In less than two years since its grand opening, Ms. Tannous and her team of tutors have molded an empty, unused room at the front of the school into CB South’s very own Writing Center, a central hub of community and student life for all.
While the first round of tutor training began in the spring of 2022, and the center’s grand opening occurred that fall, don’t be fooled—the idea of creating a writing center first surfaced almost ten years ago.
When asked about the center’s origins, Ms. Tannous chuckled: “Let’s see, when did it start? A long, long time ago.”
“It seems like it’s relatively recent that it’s been up and running, but this is something that we floated around back in 2014,” she remarked. “It just took us a while to be able to articulate what we wanted to focus on, how we were going to do it, what it would look like.”
While the idea had sprouted, it was not yet fully developed, and any plans for a writing center would have to overcome a series of hurdles in their early days.
In the era before Lunch and Learn, there was no feasible time to be gathering students and making appointments. But when the plans for the Lunch and Learn schedule change were first announced during the 2018-2019 school year, everything changed. There would finally be a lengthened, common break period during which students could come to a writing center. The next stage of planning commenced.
Ms. Reisinger, one of the Center’s founding pioneers, sprang into action. When asked about Ms. Reisinger’s role in the origins of the Writing Center, Ms. Tannous didn’t hide her gratitude, countering that Reisinger didn’t just have a role, but that “she was the role.”
Ms. Reisinger was about to reach the point in her career where she could take a sabbatical. Instead of taking continued coursework, Reisinger decided to perform her own research and study how writing centers function at different educational institutions around the country. The idea was greenlit, and Ms. Reisinger was prepared to collect valuable information and bring it back to CB South.
Enter the second hurdle. Before the sabbatical could start, the COVID-19 pandemic resulted in the closing of Central Bucks schools, and the idea temporarily had to be scrapped. It was no longer realistic to travel the country and have students in close contact during tutoring sessions, so the formation of the Writing Center was pushed back several years.
Despite the setback, the Writing Center team was undeterred. Ms. Reisinger regained approval for her sabbatical in 2021 and spent the entire spring semester touring schools across the country.
That summer, Ms. Tannous and Ms. Reisinger met to discuss what a writing center would look like, pulling together the best parts of all the writing centers Reisinger had seen.
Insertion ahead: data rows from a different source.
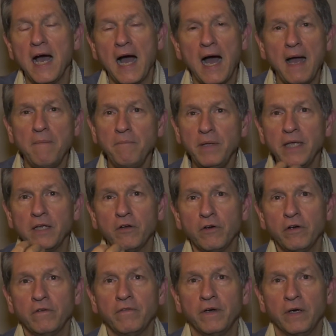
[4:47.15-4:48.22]
I'm being
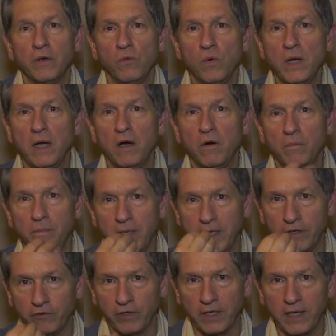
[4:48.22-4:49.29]
heard very well
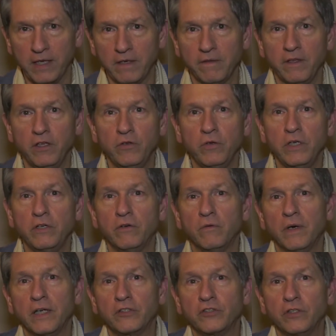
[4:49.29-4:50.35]
because, again, of the
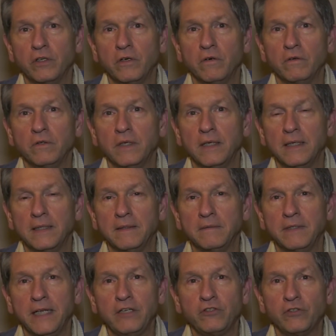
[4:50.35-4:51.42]
unidirectional
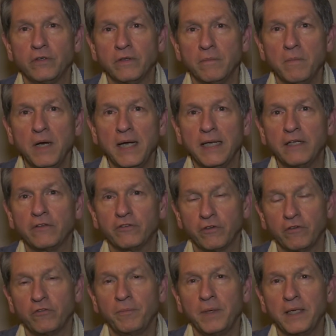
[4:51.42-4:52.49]
nature of the mic,
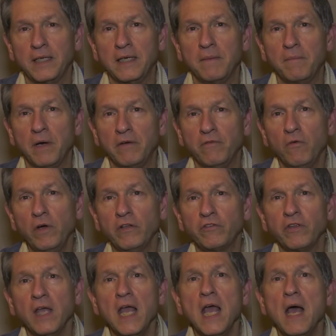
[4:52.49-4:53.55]
so it's picking up my
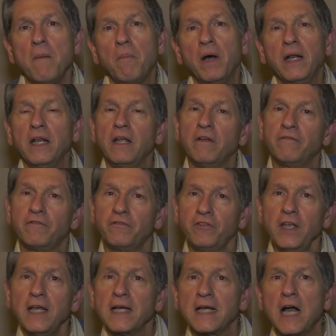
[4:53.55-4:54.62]
voice. But if,
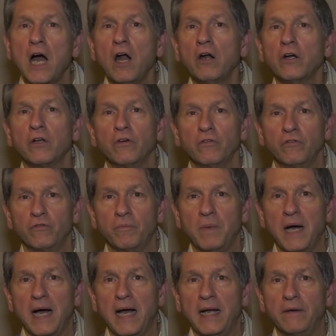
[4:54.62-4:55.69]
say, a car goes
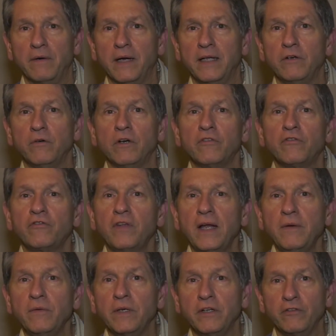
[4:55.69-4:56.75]
by, right, or a
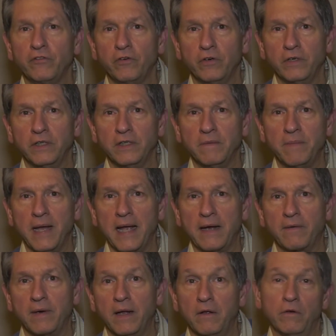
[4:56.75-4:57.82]
siren is heard in the
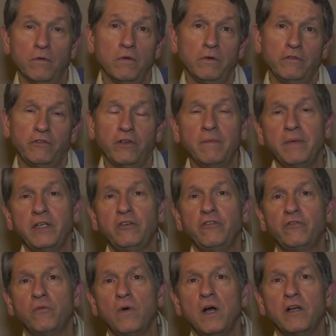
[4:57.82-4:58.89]
background, or somebody
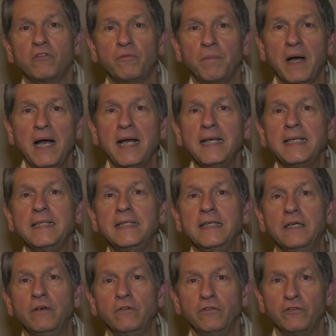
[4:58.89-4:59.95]
just walks by and
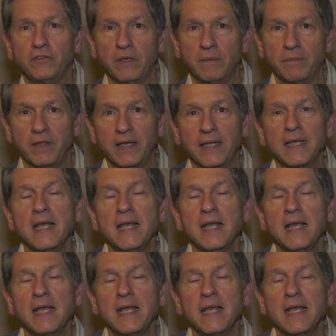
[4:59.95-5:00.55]
yells something,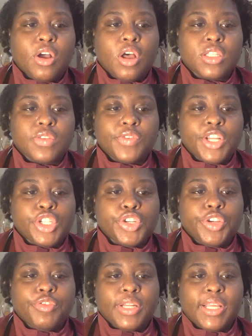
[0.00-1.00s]
cause of
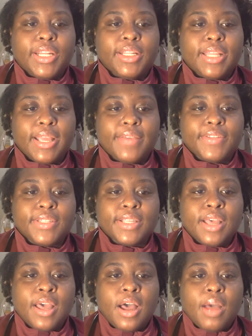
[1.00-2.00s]
injury-related deaths
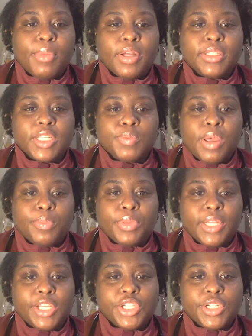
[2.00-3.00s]
among this
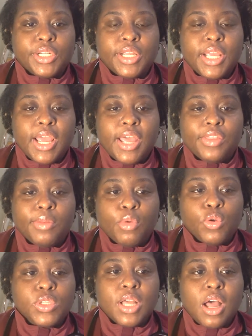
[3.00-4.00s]
population and the
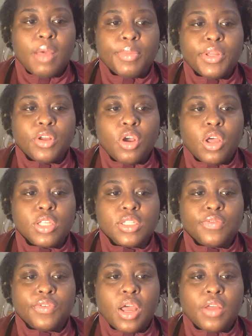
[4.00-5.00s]
most common cause
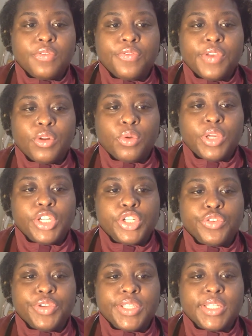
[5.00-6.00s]
of non-fatal
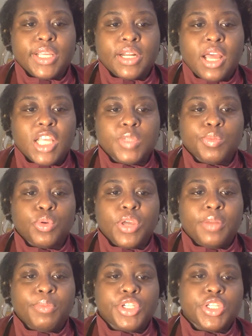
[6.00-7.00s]
injuries and hospital
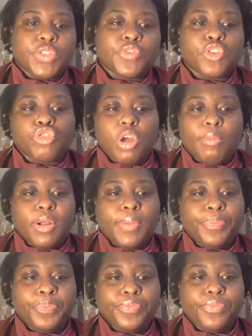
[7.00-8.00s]
admissions for trauma.
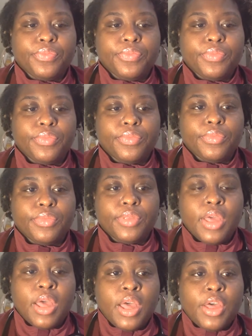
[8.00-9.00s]

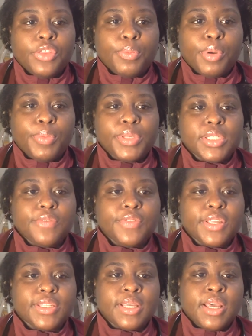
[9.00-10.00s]
The purpose of
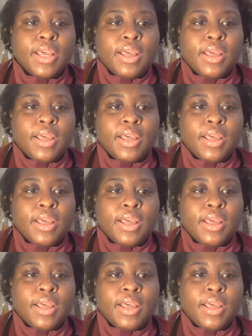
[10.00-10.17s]
this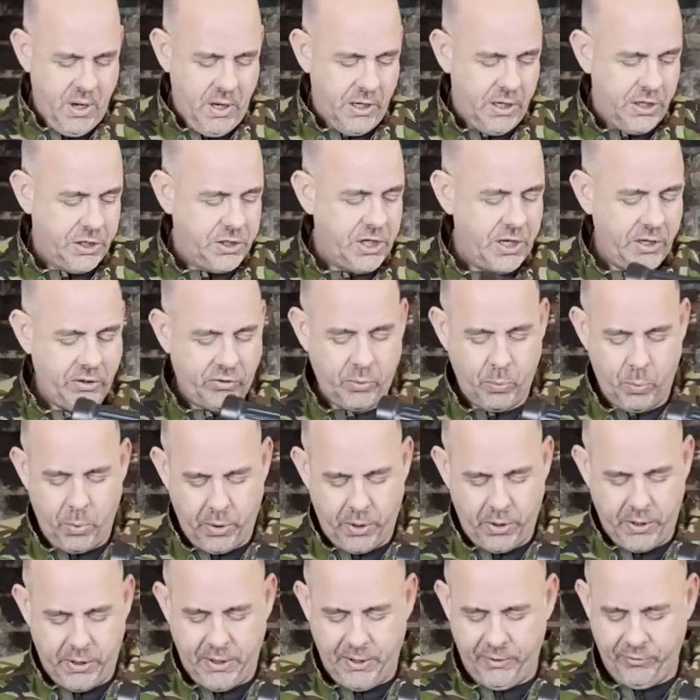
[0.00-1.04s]
legit to
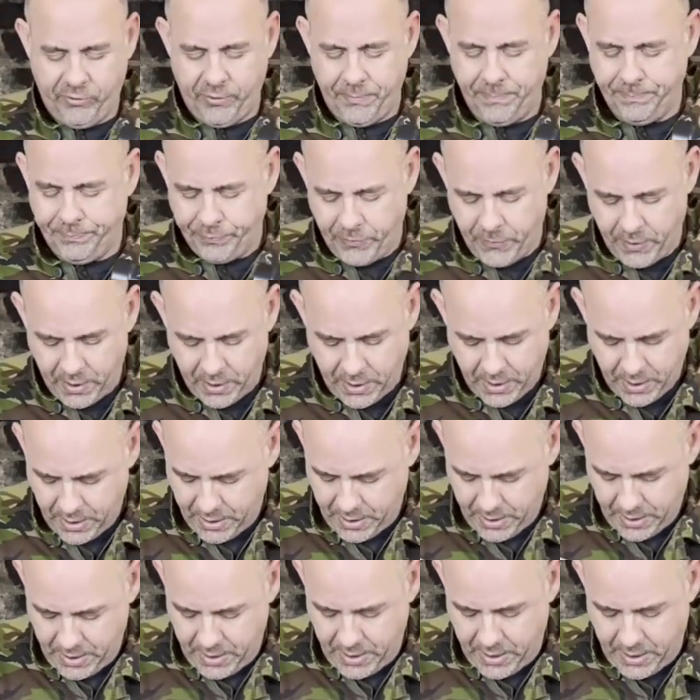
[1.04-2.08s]
what it is.
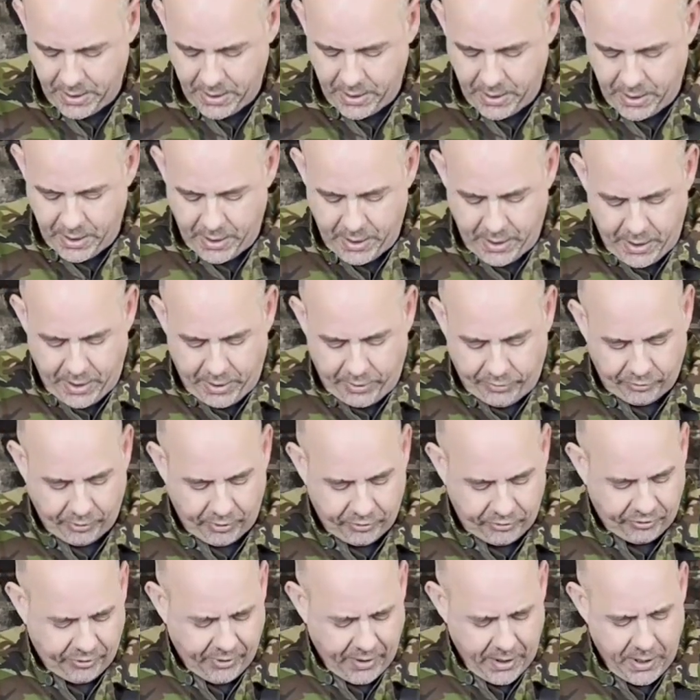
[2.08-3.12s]
So
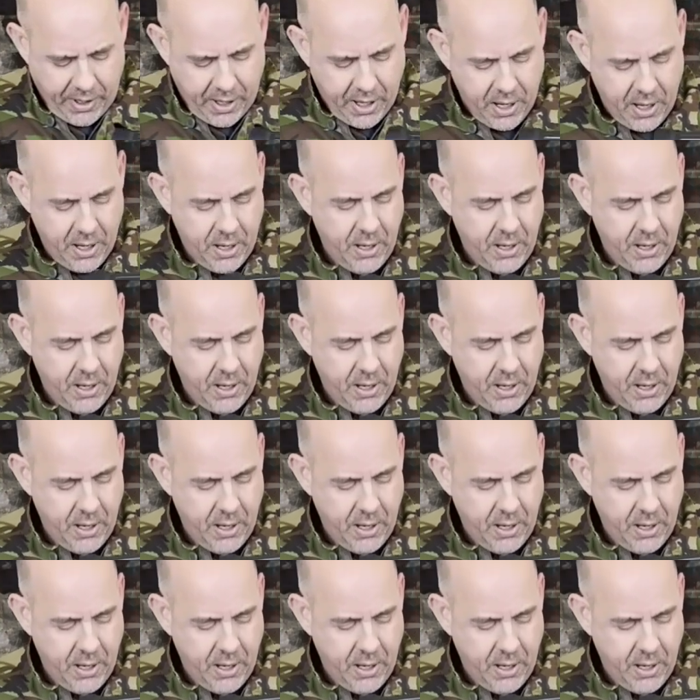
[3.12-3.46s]
as I say,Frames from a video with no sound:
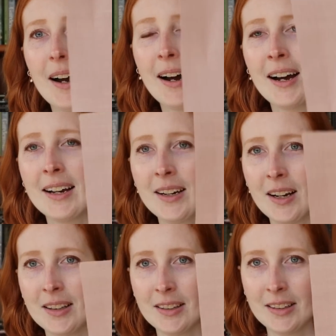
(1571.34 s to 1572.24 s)
I
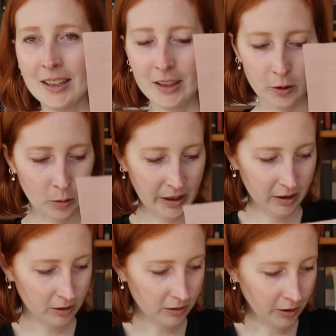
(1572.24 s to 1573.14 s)
cut the linen
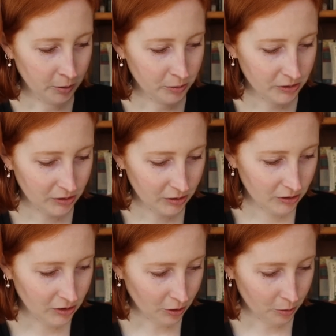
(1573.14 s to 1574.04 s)
quite close
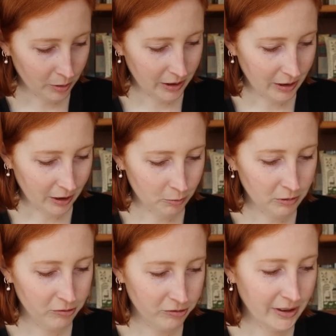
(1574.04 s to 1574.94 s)
so that it would
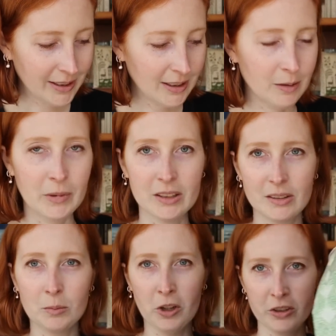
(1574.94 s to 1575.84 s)
fit in my
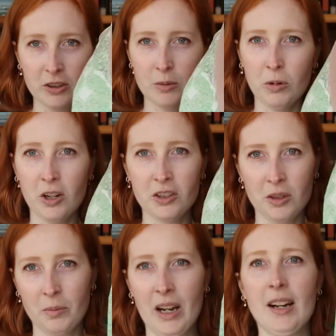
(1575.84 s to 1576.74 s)
smallest
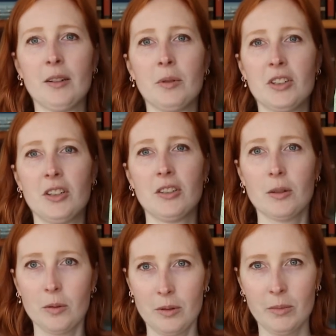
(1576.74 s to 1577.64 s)
project bag, which I
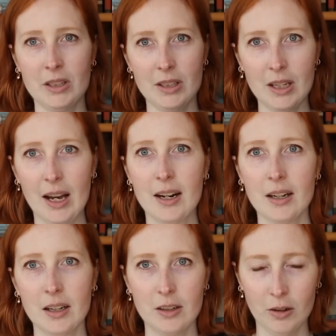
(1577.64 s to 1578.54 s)
took with me to the
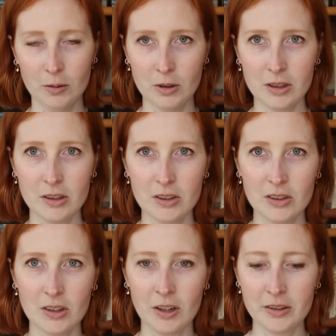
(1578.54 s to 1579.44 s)
attic. I knew I wanted to
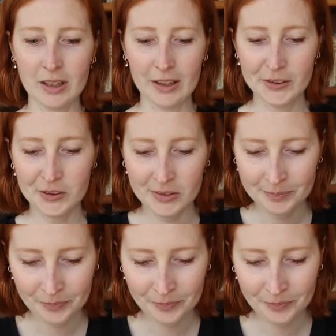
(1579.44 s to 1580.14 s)
start this.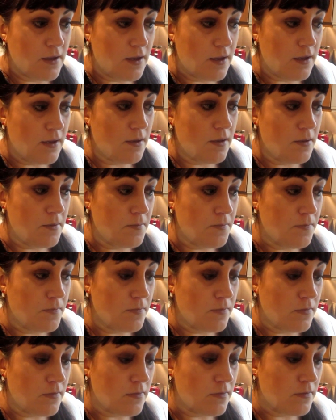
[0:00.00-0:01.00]

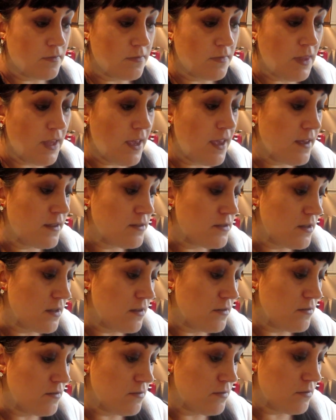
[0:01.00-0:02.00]
Yeah,
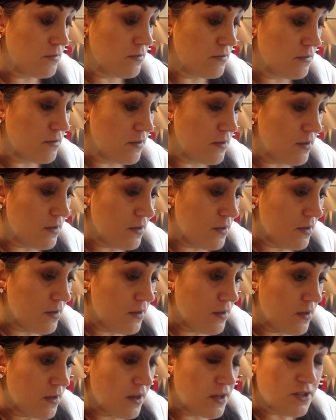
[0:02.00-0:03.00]
so
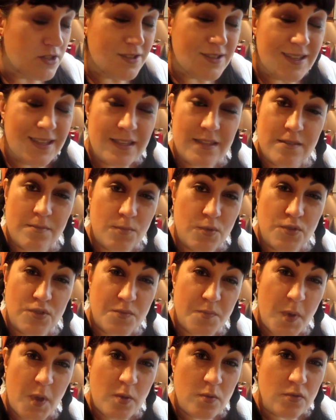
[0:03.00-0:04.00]
I just need some
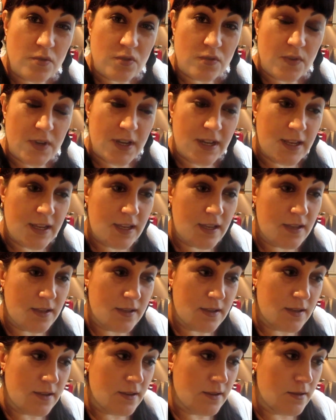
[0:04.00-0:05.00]
more spoons,
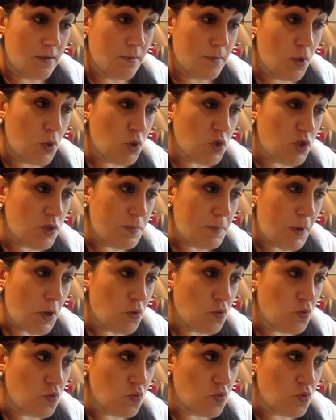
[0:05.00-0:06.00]
really. More
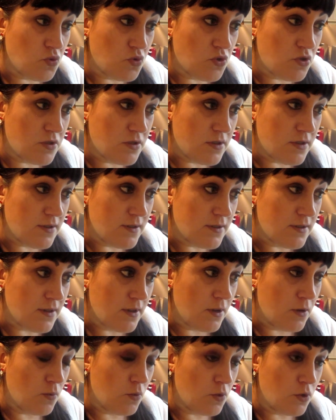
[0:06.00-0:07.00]
spoons
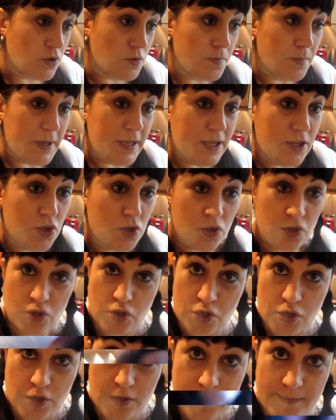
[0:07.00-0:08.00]
would be
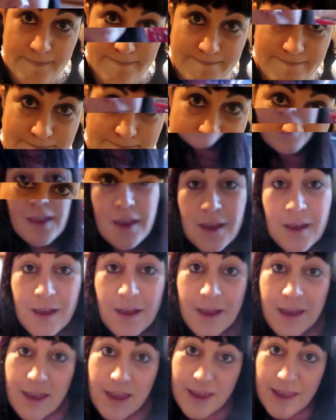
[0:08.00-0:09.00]
good.
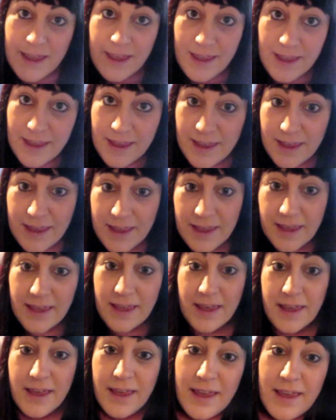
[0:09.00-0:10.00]

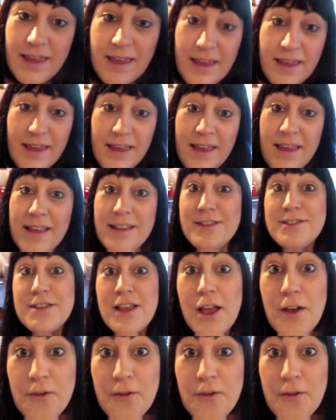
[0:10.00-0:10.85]
It'sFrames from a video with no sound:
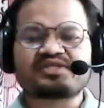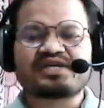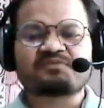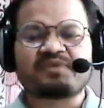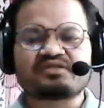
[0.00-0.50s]

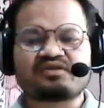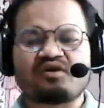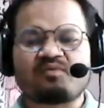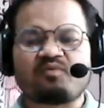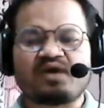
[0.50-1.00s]
expansion
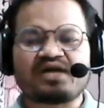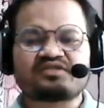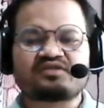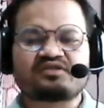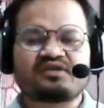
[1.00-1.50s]
of
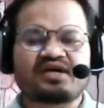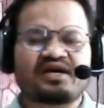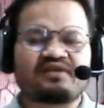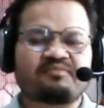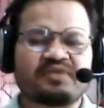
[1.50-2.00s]
water
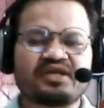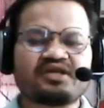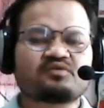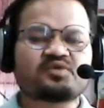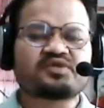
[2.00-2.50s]
are very
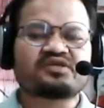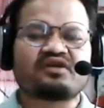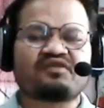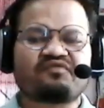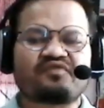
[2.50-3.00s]

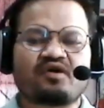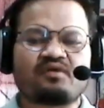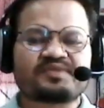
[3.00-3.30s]
crucial from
But in the back of their minds was the third and final hurdle. Ms. Reisinger was set to retire in just two years, putting the Writing Center’s development under time pressure.
“She wanted to be a part of it and get it rocking and rolling because she had done a lot of the legwork. But she also knew, ‘I don’t want to be a part of this and be like bye, you know?’” Ms. Tannous explained.
Despite numerous obstacles and a ticking clock, Ms. Tannous and Ms. Reisinger managed to start training future tutors in 2022, and the rest is history.
It’s clear that Ms. Reisinger’s legacy lives on in the Writing Center, and not just through the dedication plaque bearing her name outside the door.
“She’s always checking in. She’s always asking, ‘what’s going on, what new things are happening?’ She follows us on our social media and everything. She is still very much a part of it.”
Ms. Reisinger is certainly proud of the space she helped create, and its ability to assist writers of all kinds.
Mr. Vogelsinger, a new teacher to CB South this year, appreciates the help the Writing Center can provide—help to which his former students at Holicong didn’t have access: “I’ve enjoyed seeing how students of all levels appreciate the Writing Center. We see students of really strong levels use it, and people who don’t really like to write or feel very skilled at it can use it as well.”
But to Ms. Tannous, the ability of the Center to produce stronger writers isn’t its only benefit. Instead, she is most proud of the Writing Center’s ability to create a “school culture.”
“I think the most important part, and the part that has superseded my expectations, is in terms of the school culture component, the amount of students who come in here of their own volition…the amount of students who are working together in new ways that you wouldn’t necessarily get in your typical classroom setting,” she remarked.
She believes that, despite the Writing Center’s success thus far, her job is nowhere near finished. She has made it her mission to spread the idea of a Writing Center to other local high schools: “I’m still pushing for other English departments to have something like [the Writing Center].”
She added, “I can tell you North Penn is very interested in doing something like we’re doing, and they were here [visiting the Writing Center] in early December. And I just heard from the head of their English department over there… and she will be traveling to Boston to attend the [Secondary School Writing Centers Association] conference that we’re all going to.”
From its humble beginnings as an uncertain idea, the Writing Center has since ingrained itself into CB South’s culture, and now is starting to extend its reach to other schools, both inside and outside the district. And with exponentially growing numbers of appointments each marking period, it doesn’t seem to be stopping any time soon.